Car drivers are through training or habit, atuned to looking for moving objects (vehicles) that present a predominantly horizontal image to their eyes. Motorcyclists, bicycles and skate boarders normally present as a vertical shape, which to a driver of many years is more often associated with objects that are predominantly stationary (ie telephone poles). Drivers are quite often surprised and unsettled by vertical forms moving at high speed, that they don't often register until the last minute, because they are not trained to look for, nor expect to see such objects entering their part of the roadway. (To head off the expected "but we tuck" discussion about presenting a verticle image, unfortunately, that makes a skater smaller and harder to detect by the untrained, or unready eyes of motorists.)

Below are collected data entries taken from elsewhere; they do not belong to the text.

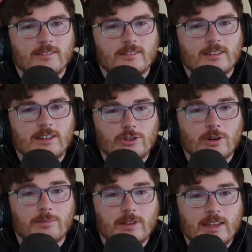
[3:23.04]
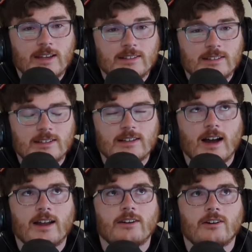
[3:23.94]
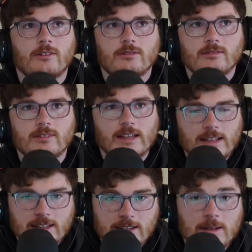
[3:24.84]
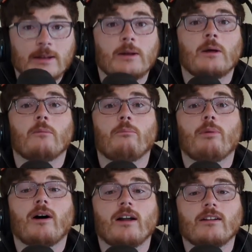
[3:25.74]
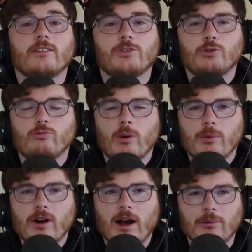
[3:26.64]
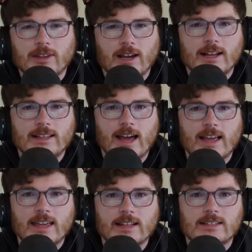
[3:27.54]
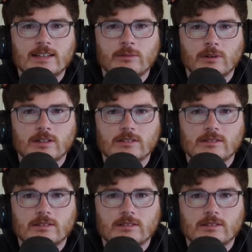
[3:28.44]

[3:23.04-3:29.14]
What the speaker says: He jumped the guillotine. I know, he did. But do you remember how tight that guillotine was?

Ask any motorcyclist how many times they have either been involved in or heard reports of accidents where the driver said "I did not see you". It happens to be a completely true claim for a motorist to make, even when they were completely in the wrong nad failed to give way, because those drivers are not trained to look for, nor do they expect to see vertical objects moving at high speed.
Many motorcyclists are trained to expect a motorist to make a wrong move, until they have made eye-contact with the driver, because until that time the rider needs to consider him/her self completely invisible to the car driver, and they often are.
Perhaps if motorists could evolve such that they can readily detect and expect vertical objects moving at high speed, the roads will be safer for skaters, but while we are waiting the next half century or so for evolution to kick in, we should ride as we are completely invisible to motorists, and look forward to hearing "I did not see you!" while being inserted into the back of the ambulance.
Can I also suggest the bright clothing could help.